The amino acid and hydrocarbon contents of the Paris meteorite: Insights into the most primitive CM chondrite

• Published in: Meteoritics & planetary science Vol. 50; no. 5; pp. 926 - 943
• Main Authors: Martins, Zita, Modica, Paola, Zanda, Brigitte, d'Hendecourt, Louis Le Sergeant
• Format: Journal Article
• Language: English
• Published: Hoboken Blackwell Publishing Ltd 01.05.2015; Wiley Subscription Services, Inc; Wiley
• Subjects: Alterations; Amino acids; Astrophysics; Chondrites; Glycine; Hydrocarbons; Meteorites; Paris; Physics; Polycyclic aromatic hydrocarbons
• ISSN: 1086-9379; 1945-5100
• DOI: 10.1111/maps.12442

The Paris meteorite is one of the most primitive carbonaceous chondrites.

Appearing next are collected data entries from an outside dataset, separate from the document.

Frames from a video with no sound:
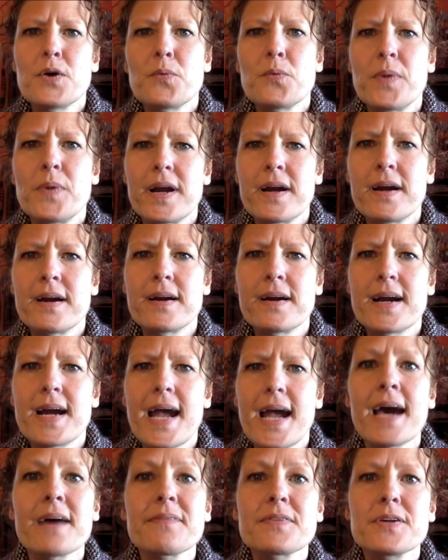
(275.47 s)
where
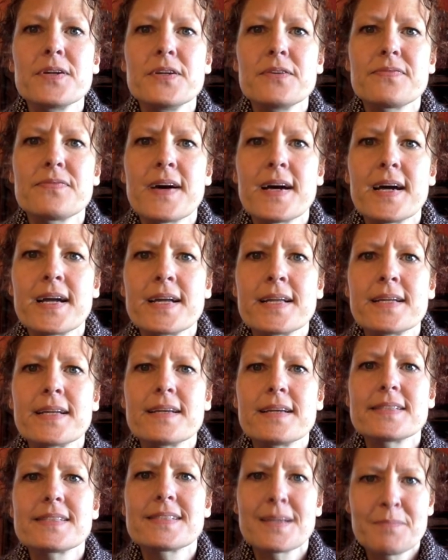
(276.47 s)
after you find
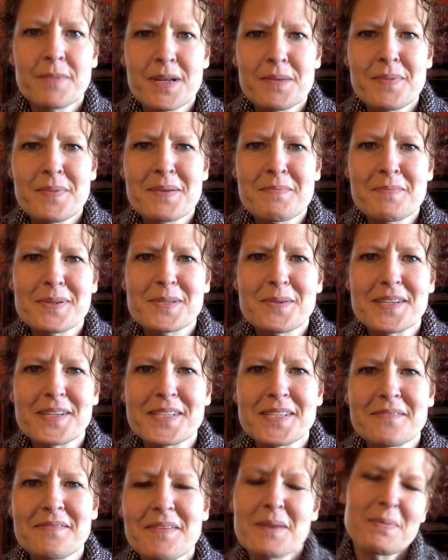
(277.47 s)
somebody being
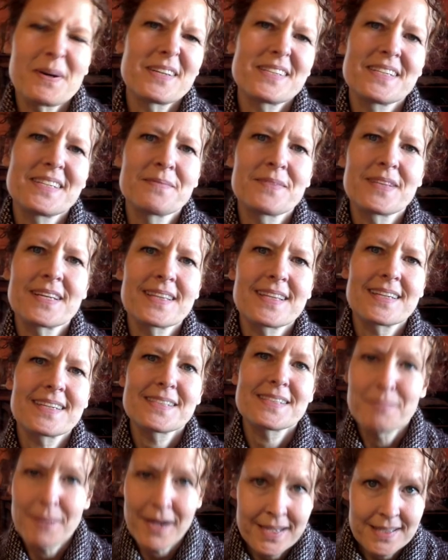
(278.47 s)
persuasive about something that
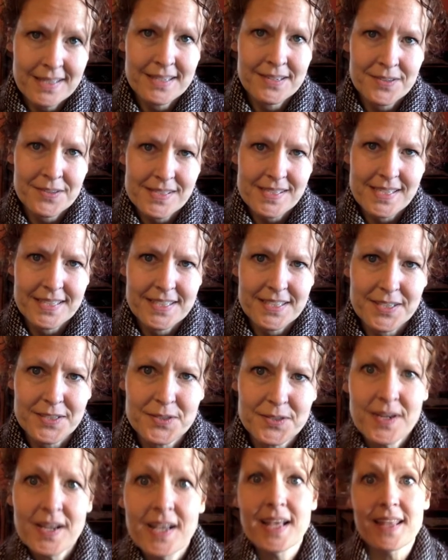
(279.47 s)
is mildly interesting to
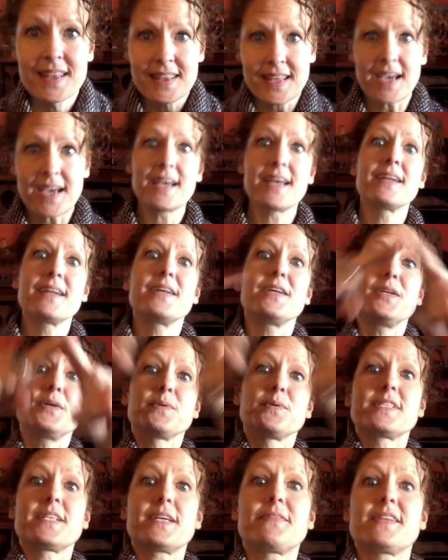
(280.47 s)
you, then you
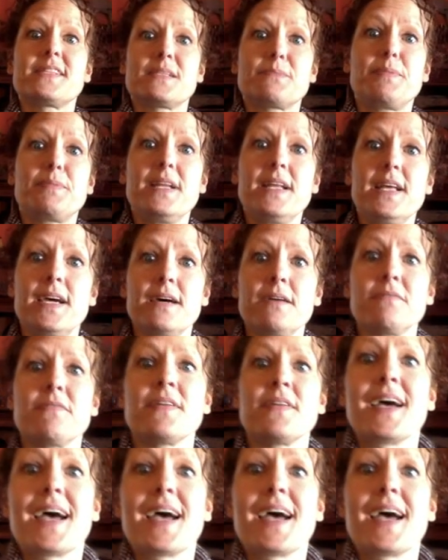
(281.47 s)
will save it as a PDF,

It is reported to be the least aqueously altered CM chondrite, and to have experienced only weak thermal metamorphism. We have analyzed for the first time the amino acid and hydrocarbon contents of this pristine meteorite by gas chromatography–mass spectrometry (GC–MS). When plotting the relative amino acids abundances of several CM chondrites according to the increasing hydrothermal scale (petrologic subtypes), from the CM2.7/2.8 Paris to the CM2.0 MET 01070, Paris has the lowest relative abundance of β‐alanine/glycine (0.15), which fits with the relative abundances of β‐alanine/glycine increasing with increasing aqueous alteration for CM chondrites. These results confirm the influence of aqueous alteration on the amino acid abundances and distribution. The amino acid analysis shows that the isovaline detected in this meteorite is racemic (d/l = 0.99 ± 0.08; l‐enantiomer excess = 0.35 ± 0.5%; corrected d/l = 1.03; corrected l‐enantiomer excess = −1.4 ± 2.6%). The identified hydrocarbons show that Paris has n‐alkanes ranging from C16 to C25 and 3‐ to 5‐ring nonalkylated polycyclic aromatic hydrocarbons (PAHs). The lack of alkylated PAHs in Paris seems to be also related to this low degree of aqueous alteration on its parent body. The extraterrestrial hydrocarbon content, suggested by the absence of any biomarker, may well have a presolar origin. The chemistry of the Paris meteorite may thus be closely related to the early stages of the solar nebula with a contribution from interstellar (molecular cloud) precursors.